> [Records to process]
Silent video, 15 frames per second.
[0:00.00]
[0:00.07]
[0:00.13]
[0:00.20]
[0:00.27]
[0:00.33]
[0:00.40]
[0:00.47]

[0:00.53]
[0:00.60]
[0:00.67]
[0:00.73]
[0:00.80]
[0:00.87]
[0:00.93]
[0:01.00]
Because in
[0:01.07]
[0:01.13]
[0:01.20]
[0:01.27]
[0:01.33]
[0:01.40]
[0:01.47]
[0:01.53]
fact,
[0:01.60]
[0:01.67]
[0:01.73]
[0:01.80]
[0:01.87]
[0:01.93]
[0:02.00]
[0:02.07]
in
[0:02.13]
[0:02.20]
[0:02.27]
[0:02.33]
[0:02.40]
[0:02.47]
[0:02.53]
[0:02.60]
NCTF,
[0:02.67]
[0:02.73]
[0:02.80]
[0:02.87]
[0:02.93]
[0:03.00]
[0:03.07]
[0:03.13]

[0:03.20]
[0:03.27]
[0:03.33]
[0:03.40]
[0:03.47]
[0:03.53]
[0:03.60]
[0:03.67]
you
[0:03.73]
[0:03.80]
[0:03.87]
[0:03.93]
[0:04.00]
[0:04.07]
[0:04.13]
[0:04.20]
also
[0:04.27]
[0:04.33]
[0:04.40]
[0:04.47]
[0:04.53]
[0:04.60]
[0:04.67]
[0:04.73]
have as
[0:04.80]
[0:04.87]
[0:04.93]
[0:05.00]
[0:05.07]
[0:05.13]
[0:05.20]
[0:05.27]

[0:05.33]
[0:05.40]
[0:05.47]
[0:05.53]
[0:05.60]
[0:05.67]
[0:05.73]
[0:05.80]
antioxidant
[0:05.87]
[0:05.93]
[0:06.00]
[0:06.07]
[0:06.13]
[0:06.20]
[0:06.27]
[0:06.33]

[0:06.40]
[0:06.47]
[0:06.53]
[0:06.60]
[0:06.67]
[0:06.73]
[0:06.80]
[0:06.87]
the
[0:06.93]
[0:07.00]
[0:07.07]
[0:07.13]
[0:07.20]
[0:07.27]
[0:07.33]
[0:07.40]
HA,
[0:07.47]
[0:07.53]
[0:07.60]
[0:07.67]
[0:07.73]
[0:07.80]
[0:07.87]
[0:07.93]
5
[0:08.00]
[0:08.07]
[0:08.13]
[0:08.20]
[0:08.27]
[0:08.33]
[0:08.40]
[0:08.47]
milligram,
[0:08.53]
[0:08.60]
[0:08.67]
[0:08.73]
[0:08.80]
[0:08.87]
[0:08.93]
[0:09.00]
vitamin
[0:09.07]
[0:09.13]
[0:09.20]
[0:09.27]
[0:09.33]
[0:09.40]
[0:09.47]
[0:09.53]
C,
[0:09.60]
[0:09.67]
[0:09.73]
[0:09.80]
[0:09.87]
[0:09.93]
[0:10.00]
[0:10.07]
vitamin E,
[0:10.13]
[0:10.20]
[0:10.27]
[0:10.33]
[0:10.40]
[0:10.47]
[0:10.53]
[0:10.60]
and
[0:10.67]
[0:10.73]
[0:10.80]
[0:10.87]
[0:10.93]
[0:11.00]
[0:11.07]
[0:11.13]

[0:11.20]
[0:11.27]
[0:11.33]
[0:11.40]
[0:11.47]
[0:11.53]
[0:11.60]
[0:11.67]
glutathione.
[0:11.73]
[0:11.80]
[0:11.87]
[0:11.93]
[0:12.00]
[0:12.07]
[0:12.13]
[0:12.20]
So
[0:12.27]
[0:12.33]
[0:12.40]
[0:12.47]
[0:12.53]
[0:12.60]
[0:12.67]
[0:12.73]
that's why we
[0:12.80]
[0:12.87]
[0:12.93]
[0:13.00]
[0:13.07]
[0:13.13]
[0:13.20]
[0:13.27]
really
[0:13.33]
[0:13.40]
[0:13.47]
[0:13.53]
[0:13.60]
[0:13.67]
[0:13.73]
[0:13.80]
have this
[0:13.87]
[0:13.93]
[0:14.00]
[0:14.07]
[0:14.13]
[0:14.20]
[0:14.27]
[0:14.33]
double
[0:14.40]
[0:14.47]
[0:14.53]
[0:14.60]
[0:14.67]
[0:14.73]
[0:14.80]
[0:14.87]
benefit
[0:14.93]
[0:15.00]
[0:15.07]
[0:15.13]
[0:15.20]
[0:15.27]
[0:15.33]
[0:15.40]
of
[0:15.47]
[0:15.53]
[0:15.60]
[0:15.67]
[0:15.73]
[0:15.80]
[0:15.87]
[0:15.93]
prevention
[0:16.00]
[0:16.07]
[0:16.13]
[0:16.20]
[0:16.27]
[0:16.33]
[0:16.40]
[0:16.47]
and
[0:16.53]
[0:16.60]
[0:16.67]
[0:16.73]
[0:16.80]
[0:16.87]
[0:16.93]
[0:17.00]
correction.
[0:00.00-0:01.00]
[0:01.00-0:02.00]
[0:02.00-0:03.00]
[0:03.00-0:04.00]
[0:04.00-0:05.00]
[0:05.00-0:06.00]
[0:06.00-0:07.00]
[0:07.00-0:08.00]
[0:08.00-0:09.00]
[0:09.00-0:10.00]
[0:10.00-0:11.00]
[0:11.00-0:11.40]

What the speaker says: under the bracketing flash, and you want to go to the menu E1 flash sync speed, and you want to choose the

> [What needs to be done] Type out the material again, matching every line.

> [Output of the exercise]
Silent video, 15 frames per second.
[0:00.00]
[0:00.07]
[0:00.13]
[0:00.20]
[0:00.27]
[0:00.33]
[0:00.40]
[0:00.47]

[0:00.53]
[0:00.60]
[0:00.67]
[0:00.73]
[0:00.80]
[0:00.87]
[0:00.93]
[0:01.00]
Because in
[0:01.07]
[0:01.13]
[0:01.20]
[0:01.27]
[0:01.33]
[0:01.40]
[0:01.47]
[0:01.53]
fact,
[0:01.60]
[0:01.67]
[0:01.73]
[0:01.80]
[0:01.87]
[0:01.93]
[0:02.00]
[0:02.07]
in
[0:02.13]
[0:02.20]
[0:02.27]
[0:02.33]
[0:02.40]
[0:02.47]
[0:02.53]
[0:02.60]
NCTF,
[0:02.67]
[0:02.73]
[0:02.80]
[0:02.87]
[0:02.93]
[0:03.00]
[0:03.07]
[0:03.13]

[0:03.20]
[0:03.27]
[0:03.33]
[0:03.40]
[0:03.47]
[0:03.53]
[0:03.60]
[0:03.67]
you
[0:03.73]
[0:03.80]
[0:03.87]
[0:03.93]
[0:04.00]
[0:04.07]
[0:04.13]
[0:04.20]
also
[0:04.27]
[0:04.33]
[0:04.40]
[0:04.47]
[0:04.53]
[0:04.60]
[0:04.67]
[0:04.73]
have as
[0:04.80]
[0:04.87]
[0:04.93]
[0:05.00]
[0:05.07]
[0:05.13]
[0:05.20]
[0:05.27]

[0:05.33]
[0:05.40]
[0:05.47]
[0:05.53]
[0:05.60]
[0:05.67]
[0:05.73]
[0:05.80]
antioxidant
[0:05.87]
[0:05.93]
[0:06.00]
[0:06.07]
[0:06.13]
[0:06.20]
[0:06.27]
[0:06.33]

[0:06.40]
[0:06.47]
[0:06.53]
[0:06.60]
[0:06.67]
[0:06.73]
[0:06.80]
[0:06.87]
the
[0:06.93]
[0:07.00]
[0:07.07]
[0:07.13]
[0:07.20]
[0:07.27]
[0:07.33]
[0:07.40]
HA,
[0:07.47]
[0:07.53]
[0:07.60]
[0:07.67]
[0:07.73]
[0:07.80]
[0:07.87]
[0:07.93]
5
[0:08.00]
[0:08.07]
[0:08.13]
[0:08.20]
[0:08.27]
[0:08.33]
[0:08.40]
[0:08.47]
milligram,
[0:08.53]
[0:08.60]
[0:08.67]
[0:08.73]
[0:08.80]
[0:08.87]
[0:08.93]
[0:09.00]
vitamin
[0:09.07]
[0:09.13]
[0:09.20]
[0:09.27]
[0:09.33]
[0:09.40]
[0:09.47]
[0:09.53]
C,
[0:09.60]
[0:09.67]
[0:09.73]
[0:09.80]
[0:09.87]
[0:09.93]
[0:10.00]
[0:10.07]
vitamin E,
[0:10.13]
[0:10.20]
[0:10.27]
[0:10.33]
[0:10.40]
[0:10.47]
[0:10.53]
[0:10.60]
and
[0:10.67]
[0:10.73]
[0:10.80]
[0:10.87]
[0:10.93]
[0:11.00]
[0:11.07]
[0:11.13]

[0:11.20]
[0:11.27]
[0:11.33]
[0:11.40]
[0:11.47]
[0:11.53]
[0:11.60]
[0:11.67]
glutathione.
[0:11.73]
[0:11.80]
[0:11.87]
[0:11.93]
[0:12.00]
[0:12.07]
[0:12.13]
[0:12.20]
So
[0:12.27]
[0:12.33]
[0:12.40]
[0:12.47]
[0:12.53]
[0:12.60]
[0:12.67]
[0:12.73]
that's why we
[0:12.80]
[0:12.87]
[0:12.93]
[0:13.00]
[0:13.07]
[0:13.13]
[0:13.20]
[0:13.27]
really
[0:13.33]
[0:13.40]
[0:13.47]
[0:13.53]
[0:13.60]
[0:13.67]
[0:13.73]
[0:13.80]
have this
[0:13.87]
[0:13.93]
[0:14.00]
[0:14.07]
[0:14.13]
[0:14.20]
[0:14.27]
[0:14.33]
double
[0:14.40]
[0:14.47]
[0:14.53]
[0:14.60]
[0:14.67]
[0:14.73]
[0:14.80]
[0:14.87]
benefit
[0:14.93]
[0:15.00]
[0:15.07]
[0:15.13]
[0:15.20]
[0:15.27]
[0:15.33]
[0:15.40]
of
[0:15.47]
[0:15.53]
[0:15.60]
[0:15.67]
[0:15.73]
[0:15.80]
[0:15.87]
[0:15.93]
prevention
[0:16.00]
[0:16.07]
[0:16.13]
[0:16.20]
[0:16.27]
[0:16.33]
[0:16.40]
[0:16.47]
and
[0:16.53]
[0:16.60]
[0:16.67]
[0:16.73]
[0:16.80]
[0:16.87]
[0:16.93]
[0:17.00]
correction.
[0:00.00-0:01.00]
[0:01.00-0:02.00]
[0:02.00-0:03.00]
[0:03.00-0:04.00]
[0:04.00-0:05.00]
[0:05.00-0:06.00]
[0:06.00-0:07.00]
[0:07.00-0:08.00]
[0:08.00-0:09.00]
[0:09.00-0:10.00]
[0:10.00-0:11.00]
[0:11.00-0:11.40]

What the speaker says: under the bracketing flash, and you want to go to the menu E1 flash sync speed, and you want to choose the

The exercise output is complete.